The 3 Non-Negotiables of Writing A Sticky Value Proposition
I blame the Super Bowl.
(Really, I do.)
In 2015, 114 million people tuned in to what was the most-watched television program in U.S. history.
Think about that from an advertiser’s perspective; it’s unlike any other platform in the repertoire. (We’re talking about live access to over 100 million people.)
Something unusual happens when advertisers see numbers like this; they seek applause rather than a sale.
For decades, people have debated on the funniest, dumbest, most touching Super Bowl ads beside water coolers, bar stools, and kitchen tables. There are even dedicated television shows to debate these merits.
Often times, the players involved on both sides (the brand as well as the company that wrote the ad) aren’t starving for sales, therefore the goals are different. (Ogilvy & Mather wrote the controversial Nationwide “Make Safe Happen" Ad from this year’s game. The goal? Awareness.)
But what happens when everyday marketers seek this sort of applause and notoriety?
You get shit copy that doesn’t sell.
So, yes. I blame the Super Bowl for the overabundance of cutesy value propositions plaguing the web today.
The following is a much needed reminder to the – oft forgotten – essential elements of a great value proposition.
They’re Clear
Perhaps the most common trend in writing value propositions is to bury the main value or function of your product in place of a more ambiguous slogan or tag line.
You’ve seen this everywhere.
It’s a collaboration software company saying “All Hands In” rather than the more descriptive “Easily collaborate with members of your team on any mobile device. Anywhere.”
Brands are burying the real value in place of cutesy slogans like that all the time. They use subheads as modifiers in order for people to discern the actual value of the main header.
This is backwards.
If you need a modifier, you’ve written a bad value proposition. Ambiguity doesn’t lead to a sale.
Instead, use the more clear and direct “modifier” as a start for your main value proposition.
SumoMe, a technology company that creates tools for growing your email list, is a prime example of what’s possible when you boil your value proposition own to its clearest form.
I know exactly what I’m getting here.
(And oh yeah, so do 4,059,800,019 other people.)
They’re Simple
Just as some marketers seek applause in their copywriting, so do they also aim to impress with their impressive grasp of the English syntax.
What we, as users, end up reading about is a bunch of crap about synergy, collaboration, results-driven companies who are so wrapped up in their own words that they forget who they’re writing for: you.
Value propositions are no place for literature. That’s the difference between paid copywriters and effective ones; effective copywriters keep things simple while the others focus more on putting together sentences and body copy that would make their Brit Lit professor blush.

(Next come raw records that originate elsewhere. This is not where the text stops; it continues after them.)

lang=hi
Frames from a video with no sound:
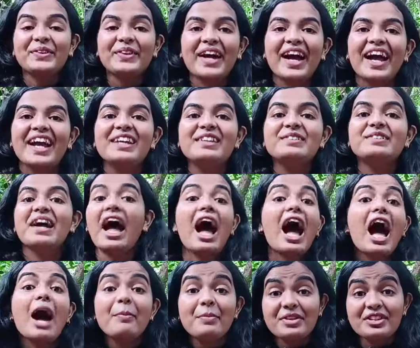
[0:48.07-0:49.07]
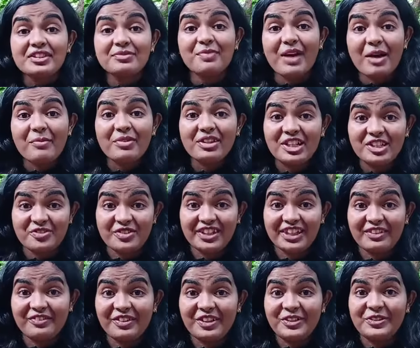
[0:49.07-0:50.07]
तो so गाइस आप इस महाबलेश्वर
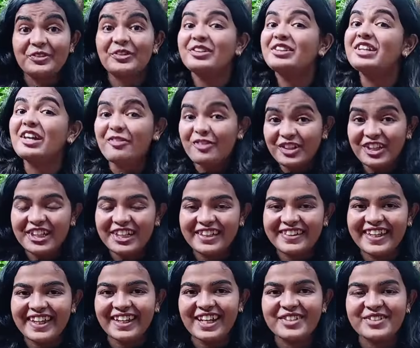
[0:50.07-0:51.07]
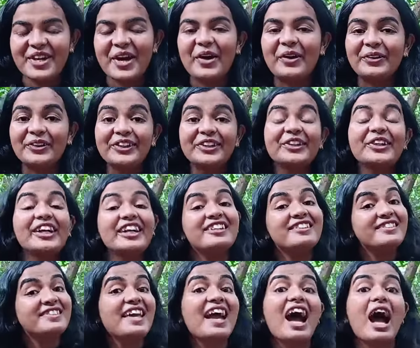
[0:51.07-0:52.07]
की वीडियो को डेफिनेटली देखना चाहोगे क्योंकि
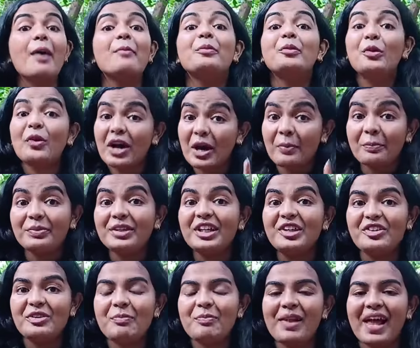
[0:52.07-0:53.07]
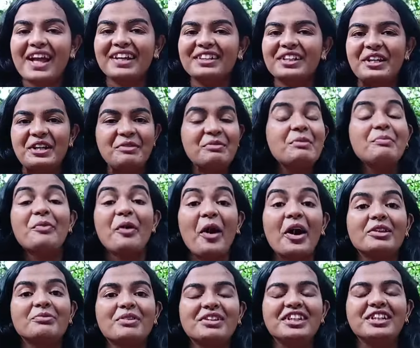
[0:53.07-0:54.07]
इससे आपको अपनी ट्रिप प्लान करने में
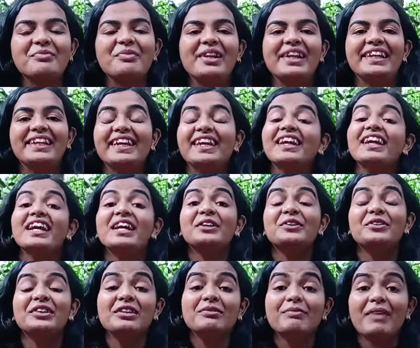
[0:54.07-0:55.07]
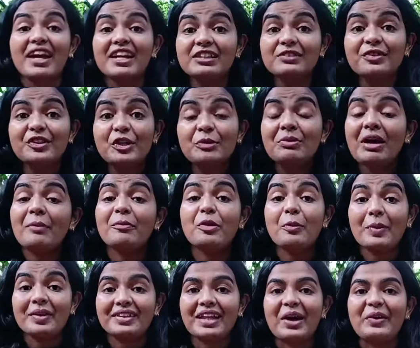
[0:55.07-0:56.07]
बहुत मदद मिलेगी क्योंकि मैं इस वीडियो में आपको
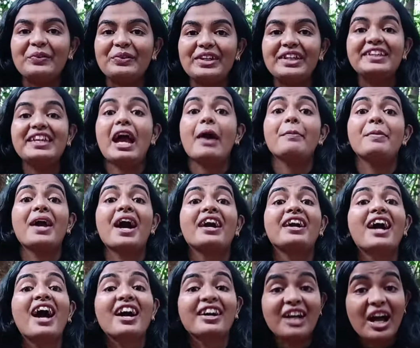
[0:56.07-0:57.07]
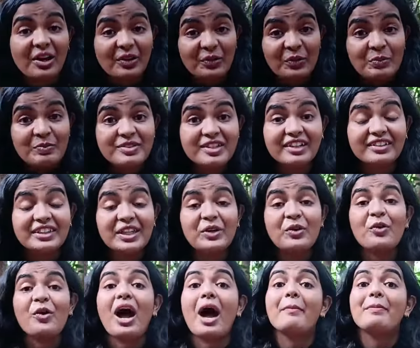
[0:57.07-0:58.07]
बताऊंगी कि आप यहाँ कहाँ कहाँ घूम सकते
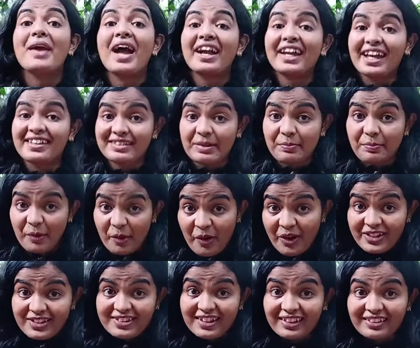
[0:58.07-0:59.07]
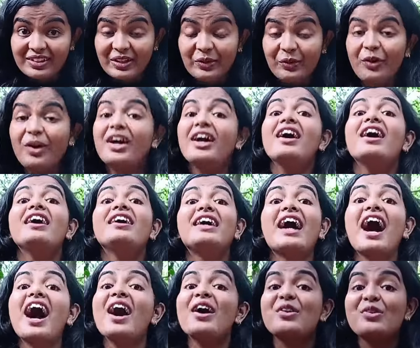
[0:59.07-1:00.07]
हो आप यहाँ कैसे पहुँच सकते हो
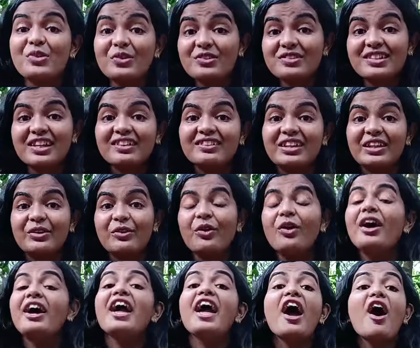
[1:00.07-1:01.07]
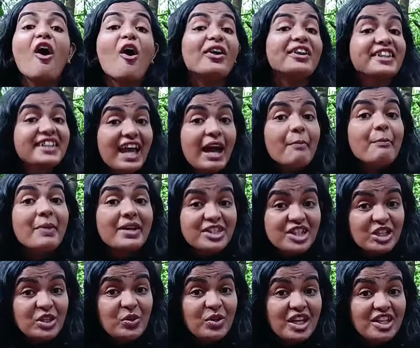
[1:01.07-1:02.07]
कहाँ रुक सकते हो और क्या
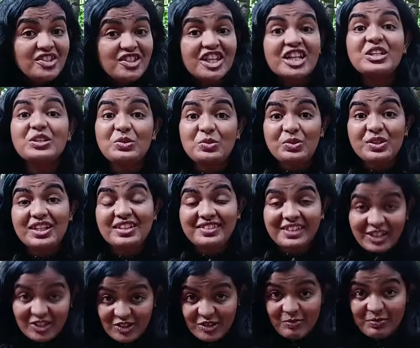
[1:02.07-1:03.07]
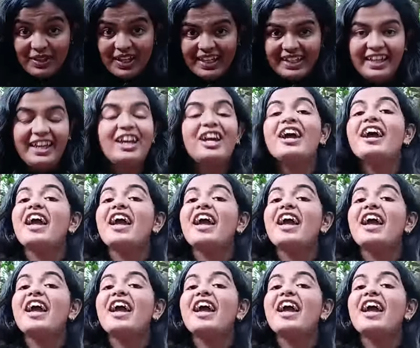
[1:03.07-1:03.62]
बजट होना चाहिए टू डेज़ की ट्रिप के लिए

As Ann Handley has said, “no one will ever complain that you made things too simple."
Great value propositions should be easily understood by a 12-year old. Anything that isn’t should be cut. It’s really as, uh simple, as that. Your goal isn’t to impress, it’s to quickly and succinctly convey value.

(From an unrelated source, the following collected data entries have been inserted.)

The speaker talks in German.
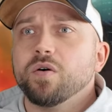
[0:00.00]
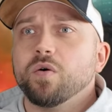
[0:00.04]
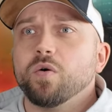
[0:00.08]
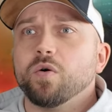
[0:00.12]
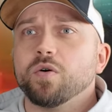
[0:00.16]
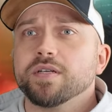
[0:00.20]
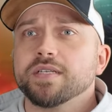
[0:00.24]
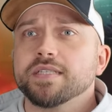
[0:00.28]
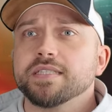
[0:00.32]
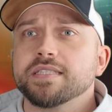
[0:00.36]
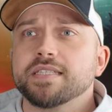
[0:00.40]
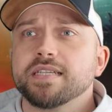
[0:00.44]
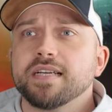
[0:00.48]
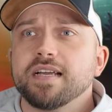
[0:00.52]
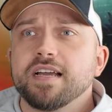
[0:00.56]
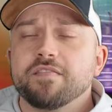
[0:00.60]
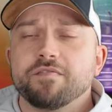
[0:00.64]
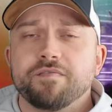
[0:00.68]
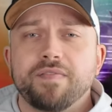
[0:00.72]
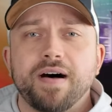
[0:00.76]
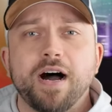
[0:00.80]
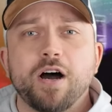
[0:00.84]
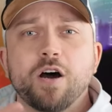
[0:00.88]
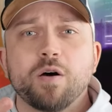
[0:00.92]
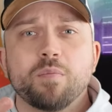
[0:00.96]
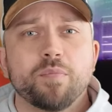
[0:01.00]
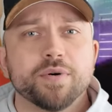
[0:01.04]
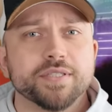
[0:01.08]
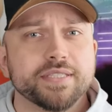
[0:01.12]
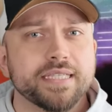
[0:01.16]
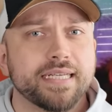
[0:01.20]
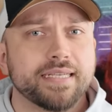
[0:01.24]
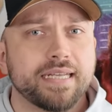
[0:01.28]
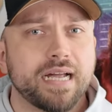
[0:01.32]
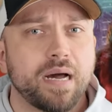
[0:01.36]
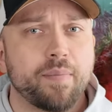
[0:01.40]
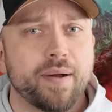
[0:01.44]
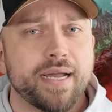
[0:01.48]
Und warum muss
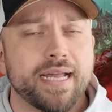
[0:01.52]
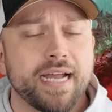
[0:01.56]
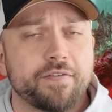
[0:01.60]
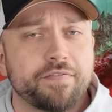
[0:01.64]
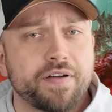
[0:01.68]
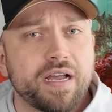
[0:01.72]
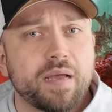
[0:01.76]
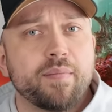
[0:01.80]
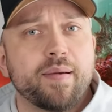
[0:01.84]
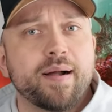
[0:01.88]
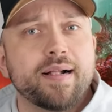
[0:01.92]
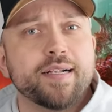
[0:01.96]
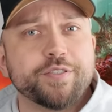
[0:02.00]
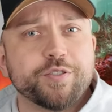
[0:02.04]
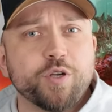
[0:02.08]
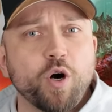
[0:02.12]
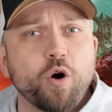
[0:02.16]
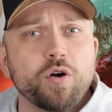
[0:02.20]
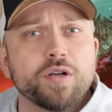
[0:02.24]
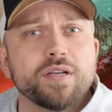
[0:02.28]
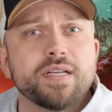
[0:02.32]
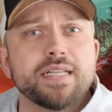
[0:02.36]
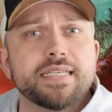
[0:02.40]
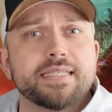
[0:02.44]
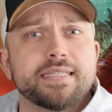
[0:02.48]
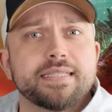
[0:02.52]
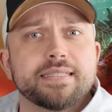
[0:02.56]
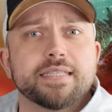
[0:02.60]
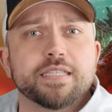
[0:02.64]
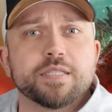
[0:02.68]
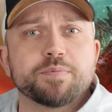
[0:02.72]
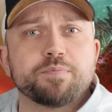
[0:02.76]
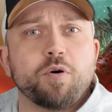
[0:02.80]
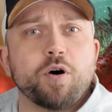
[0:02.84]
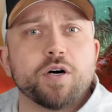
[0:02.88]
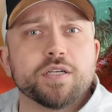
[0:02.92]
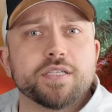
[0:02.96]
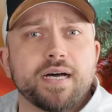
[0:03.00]
er dabei auf einmal doch nicht
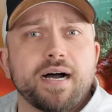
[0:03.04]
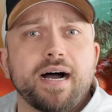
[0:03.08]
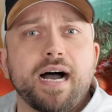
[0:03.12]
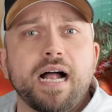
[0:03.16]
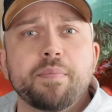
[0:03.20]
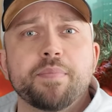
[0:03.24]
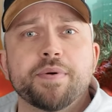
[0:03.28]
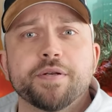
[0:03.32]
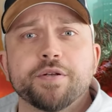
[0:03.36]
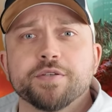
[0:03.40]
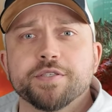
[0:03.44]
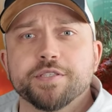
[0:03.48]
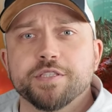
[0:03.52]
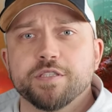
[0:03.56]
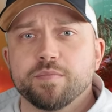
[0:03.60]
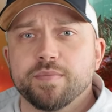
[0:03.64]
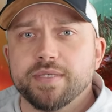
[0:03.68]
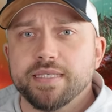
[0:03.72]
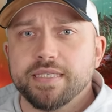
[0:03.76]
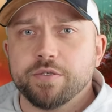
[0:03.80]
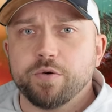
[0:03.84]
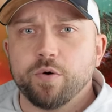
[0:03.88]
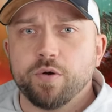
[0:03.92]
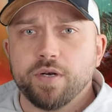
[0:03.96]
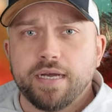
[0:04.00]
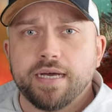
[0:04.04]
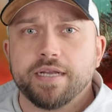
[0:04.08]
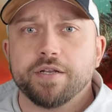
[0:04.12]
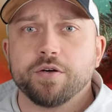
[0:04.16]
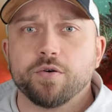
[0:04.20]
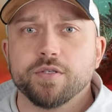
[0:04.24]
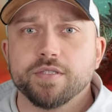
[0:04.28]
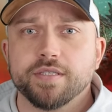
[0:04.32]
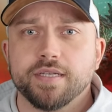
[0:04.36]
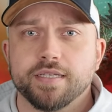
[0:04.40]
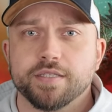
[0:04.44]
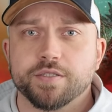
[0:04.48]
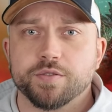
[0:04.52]
dieses Portal benutzen, um in die Hohlerde
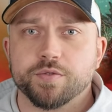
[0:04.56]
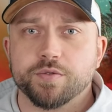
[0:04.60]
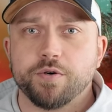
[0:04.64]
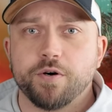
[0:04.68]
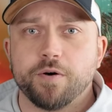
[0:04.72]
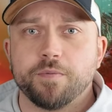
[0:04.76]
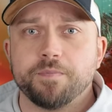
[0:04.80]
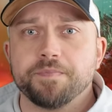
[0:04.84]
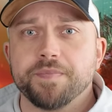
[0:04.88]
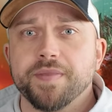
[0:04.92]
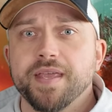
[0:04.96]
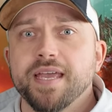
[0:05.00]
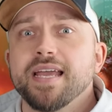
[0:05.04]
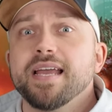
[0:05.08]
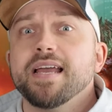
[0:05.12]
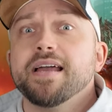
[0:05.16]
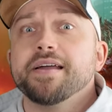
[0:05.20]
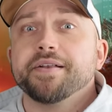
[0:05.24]
runterzukommen?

Bigger, longer, more jargony words are more awkward to read and are also more likely to be misunderstood.
Said Ernest Hemingway after being criticized by William Faulkner for his limited word choice:
"Poor Faulkner. Does he really think big emotions come from big words? He thinks I don’t know the ten-dollar words. I know them all right. But there are older and simpler and better words, and those are the ones I use."

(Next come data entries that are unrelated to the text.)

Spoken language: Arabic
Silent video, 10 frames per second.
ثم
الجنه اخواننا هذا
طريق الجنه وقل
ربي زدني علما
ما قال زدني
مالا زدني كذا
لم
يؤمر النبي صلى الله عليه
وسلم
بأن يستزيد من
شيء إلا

They’re the ones you should be using, too.
Check out how Driftt, a new SaaS company founded by former HubSpotters David Cancel and Elias Torres with a mission of making team collaboration easier, approaches its value proposition.
All you need to do is Google team collaboration software to check out some of the jargony mess other companies in this space are using to convey its value.
Driftt opted for the most obvious.
The easiest way to share and work together?
Considering how easy it is to discern the value of the product, I believe it.
They’re Selfish
…selfish from your customer’s point of view.
Your customers are selfish. They’re only worried about themselves. Their interests. Their problems.
This is the way it’s supposed to be.
They’re not so concerned about you and what you think of yourself or your brand.
Therefore, with a few exceptions, your value proposition should never be written in the first person. Avoid words like we, us, and I and replace them with you.
If that sounds simple, it isn’t. When done effectively, this isn’t about just swapping around a couple of words, but rather a complete restructure of your angle and approach to conveying value.
Think benefits over features. How does your product or service enhance the lives and worldview of your audience?
Take Up by Jawbone as a for instance...
Jawbone could’ve gone in a completely different direction and talked about the technology of its wearables. (Plenty of brands are doing this.)
Instead, they’re doing a tremendous job of letting me know, as a potential user, how this product would enhance my life by suggesting a “better version of me” is possible with it.
(Also note how they use the word you three times in the header section alone.)